Search code examples
c#stringdata-manipulation

What's the fastest way to remove characters from an alpha-numeric string?


Say we have the following strings that we pass as parameters to the function below:

string sString = "S104";
string sString2 = "AS105";
string sString3 = "ASRVT106";

I want to be able to extract the numbers from the string to place them in an int variable.
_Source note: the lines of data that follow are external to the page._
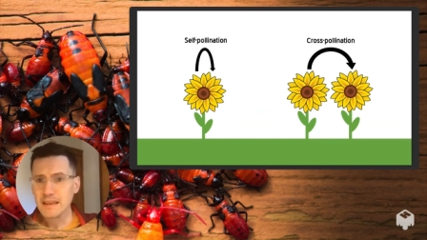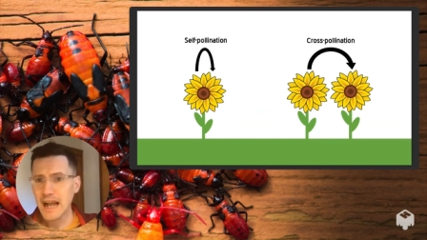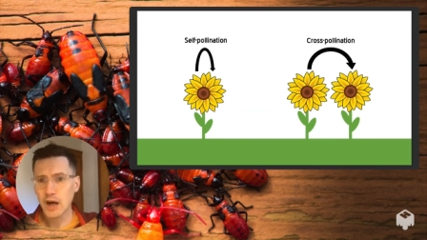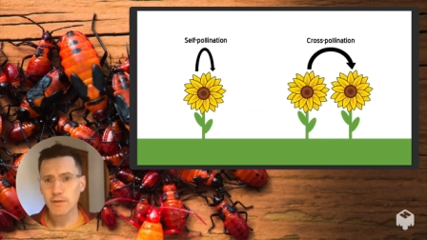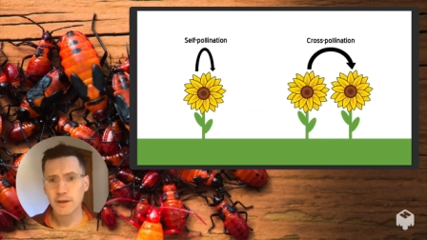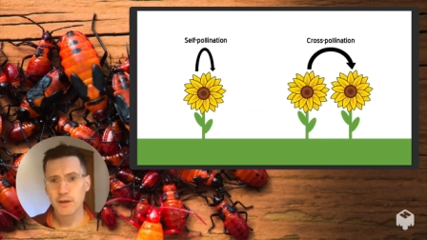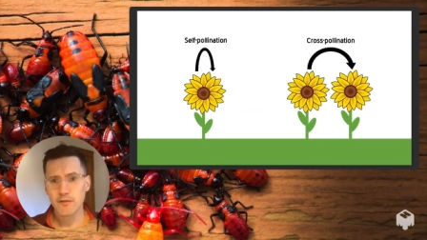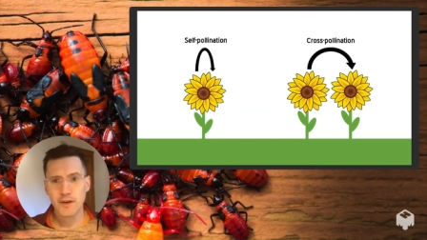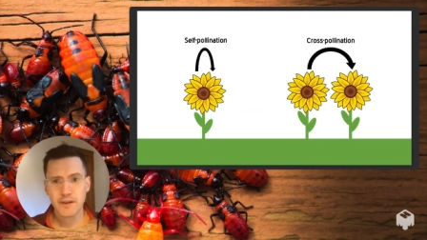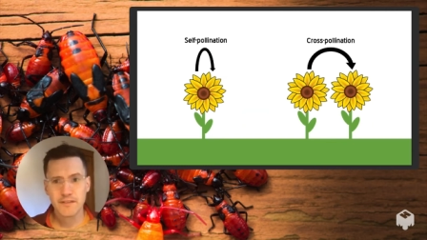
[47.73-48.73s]
However, there are
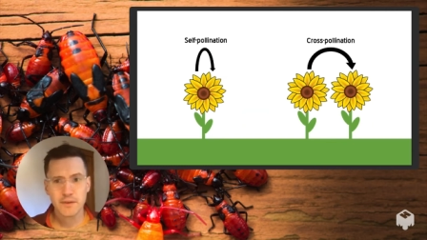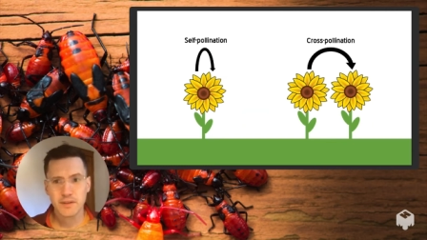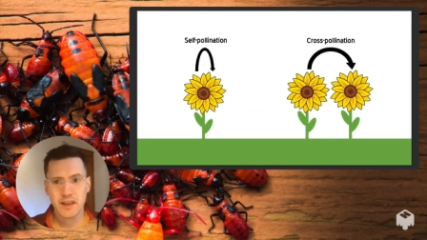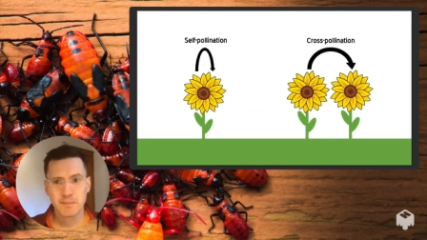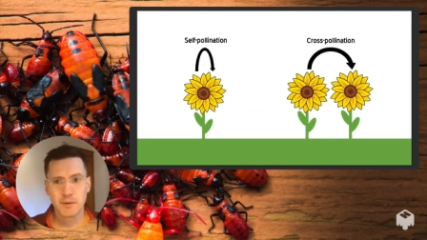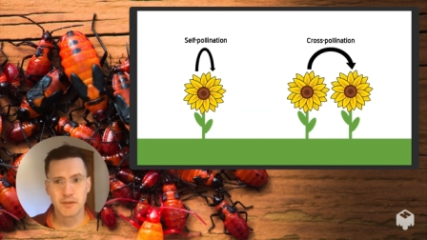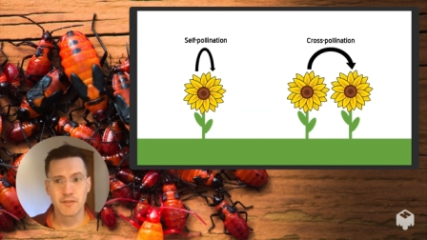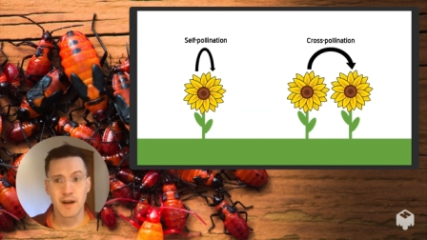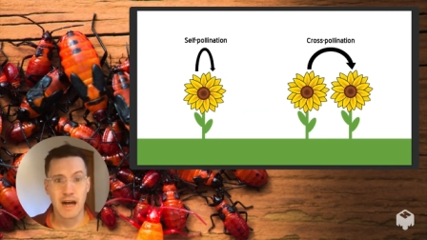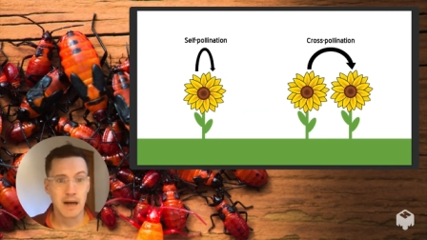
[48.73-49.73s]
very few examples
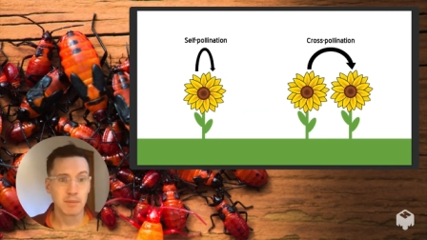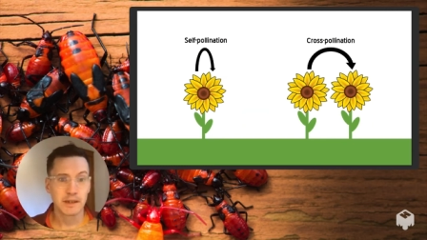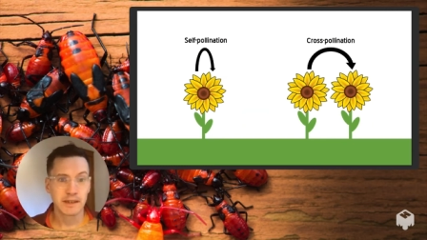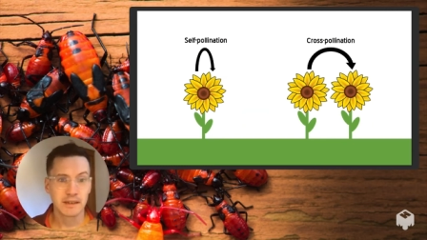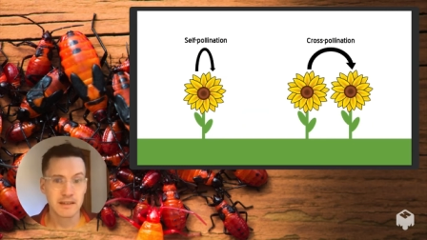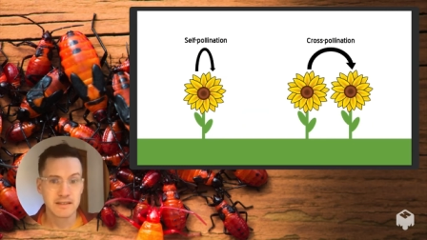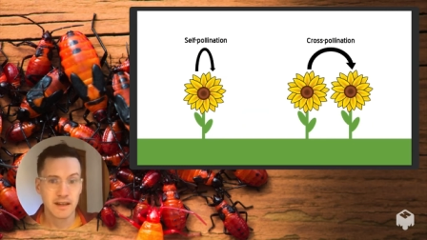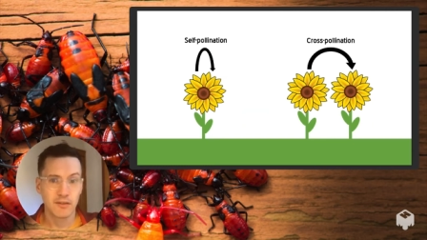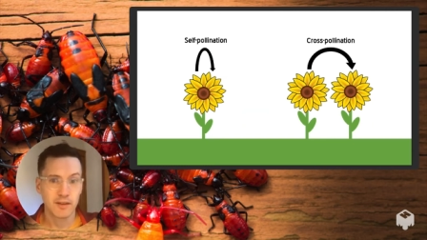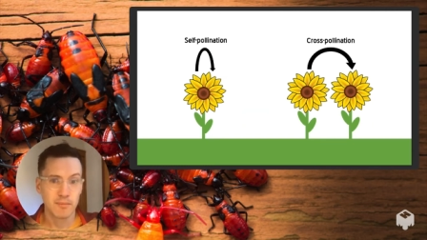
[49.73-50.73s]
of obligately
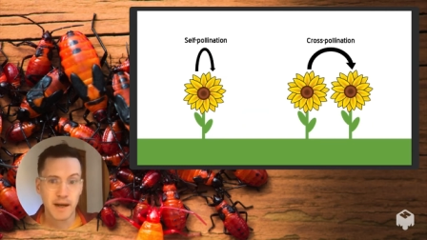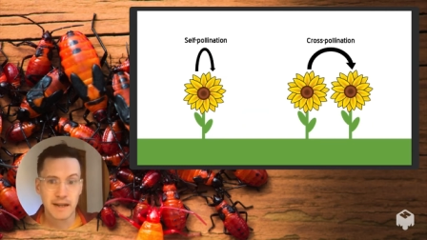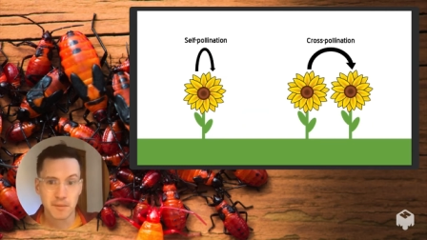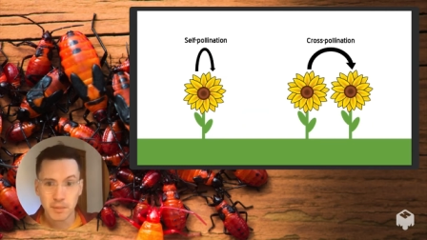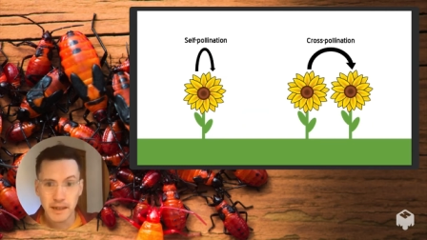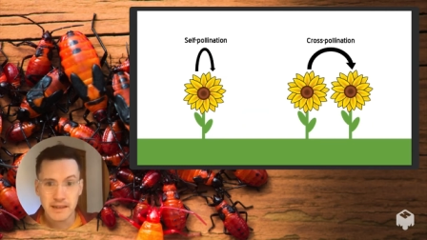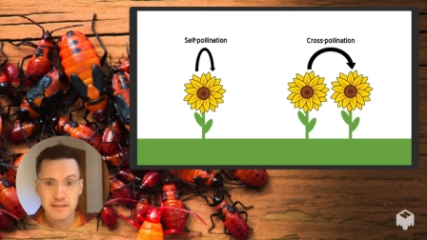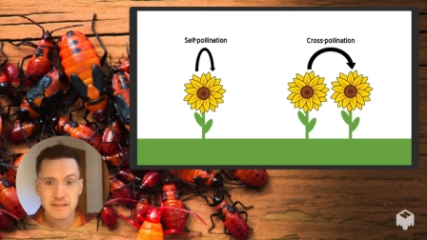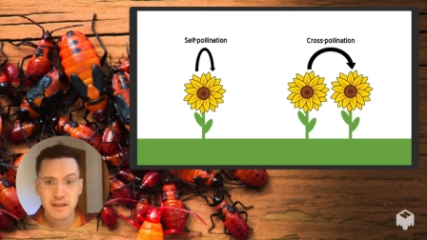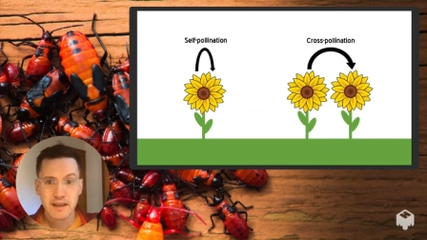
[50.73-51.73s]
self-compatible
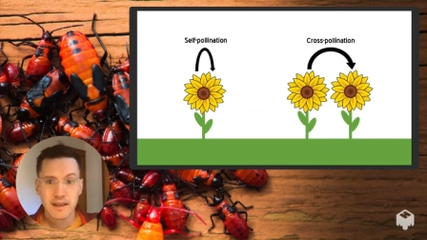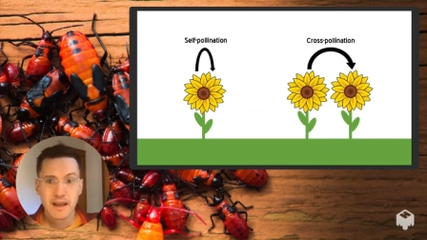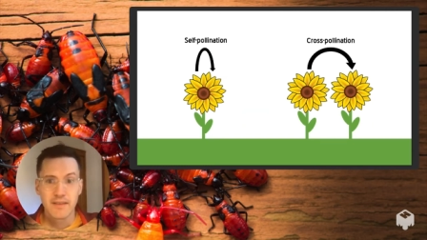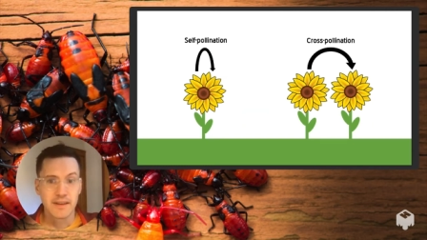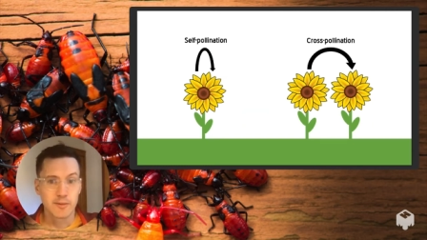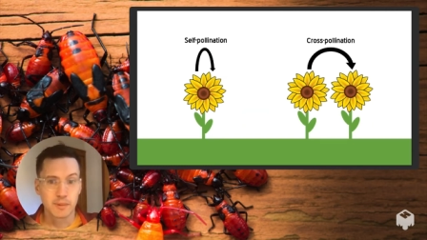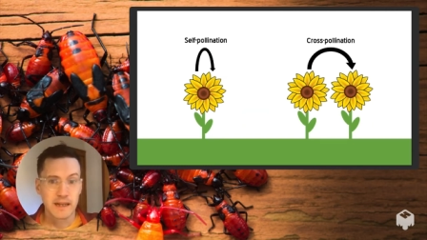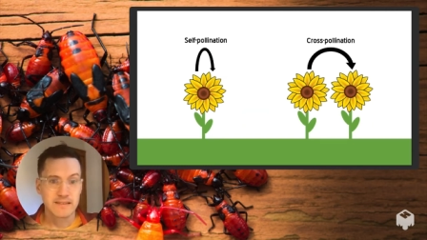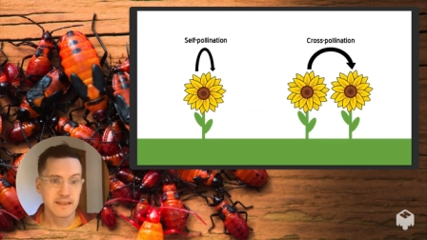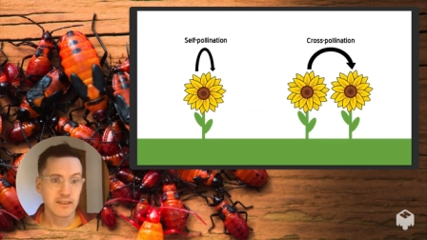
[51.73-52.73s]
plants, that is,
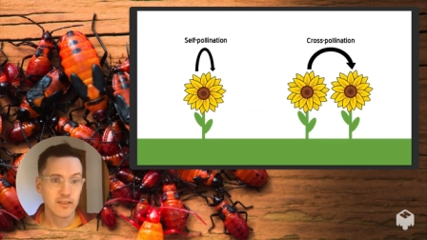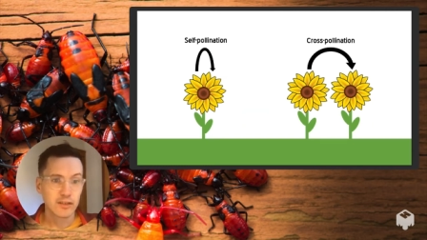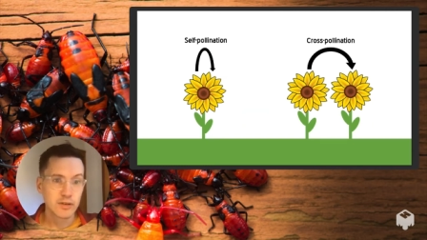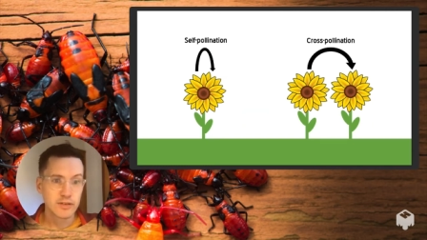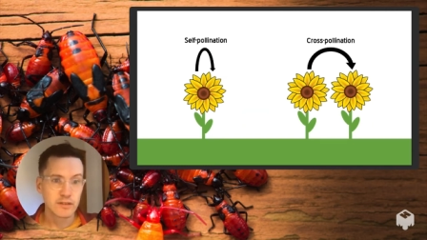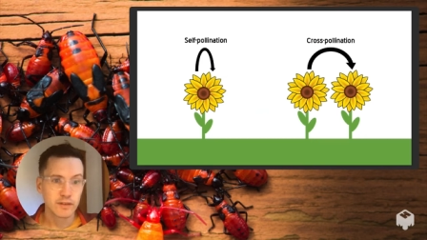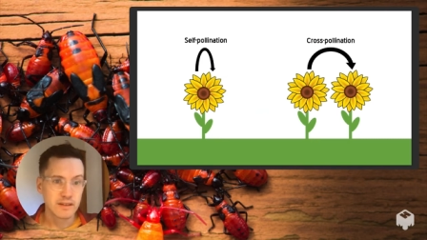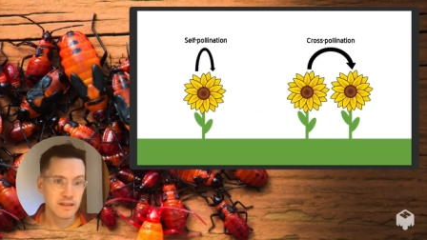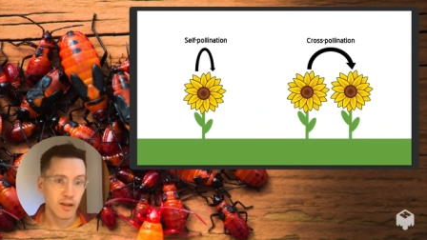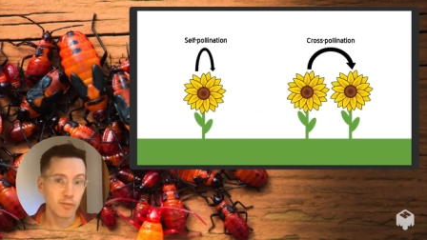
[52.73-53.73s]
plants that exclusively
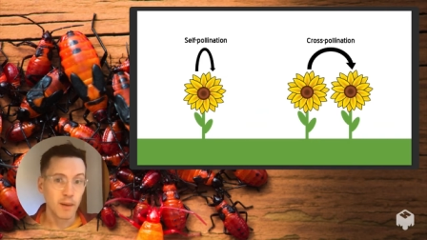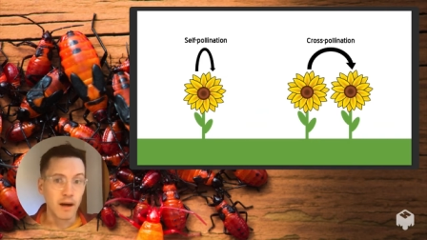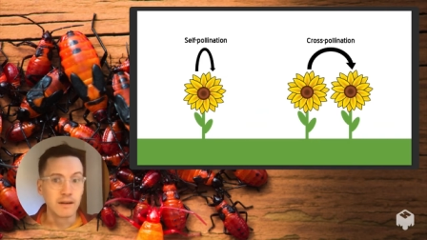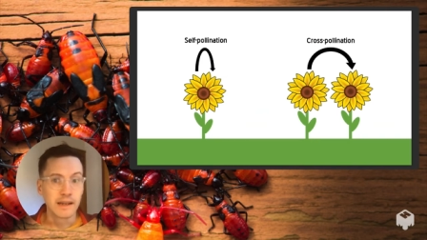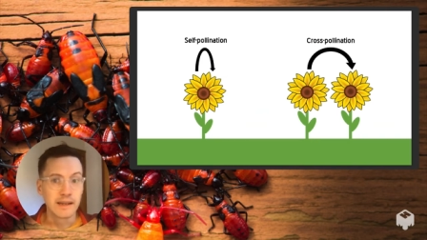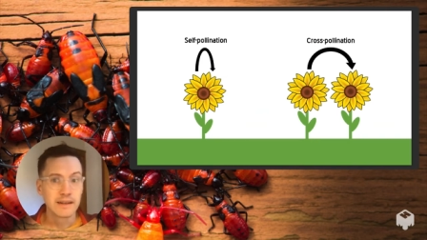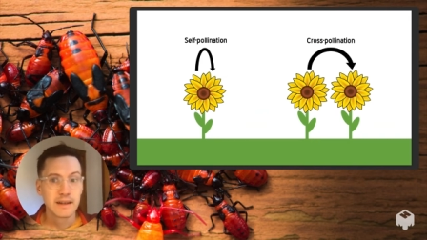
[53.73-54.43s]
self-pollinate.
Is there a quicker and/or more efficient way of removing the letters from the strings than the following code?: (*These strings will be populated dynamically at runtime - they are not assigned values at construction.)

Code:

public GetID(string sCustomTag = null)
{
    m_sCustomTag = sCustomTag;
    try {
        m_lID = Convert.ToInt32(m_sCustomTag); }
        catch{
            try{
                int iSubIndex = 0;     
                char[] subString = sCustomTag.ToCharArray(); 

                //ITERATE THROUGH THE CHAR ARRAY
                for (int i = 0; i < subString.Count(); i++)     
                {
                    for (int j = 0; j < 10; j++)
                    {
                        if (subString[i] == j)
                        {
                            iSubIndex = i;
                            goto createID;
                        }
                    }
                }

            createID: m_lID = Convert.ToInt32(m_sCustomTag.Substring(iSubIndex));
            }
            //IF NONE OF THAT WORKS...
            catch(Exception e)
            {
                m_lID = 00000;
                throw e;
            }
         }
     }
 }

I've done things like this before, but I'm not sure if there's a more efficient way to do it. If it was just going to be a single letter at the beginning, I could just set the subStringIndex to 1 every time, but the users can essentially put in whatever they want. Generally, they will be formatted to a LETTER-then-NUMBER format, but if they don't, or they want to put in multiple letters like sString2 or sString3, then I need to be able to compensate for that. Furthermore, if the user puts in some whacked-out, non-traditional format like string sString 4 = S51A24;, is there a way to just remove any and all letters from the string?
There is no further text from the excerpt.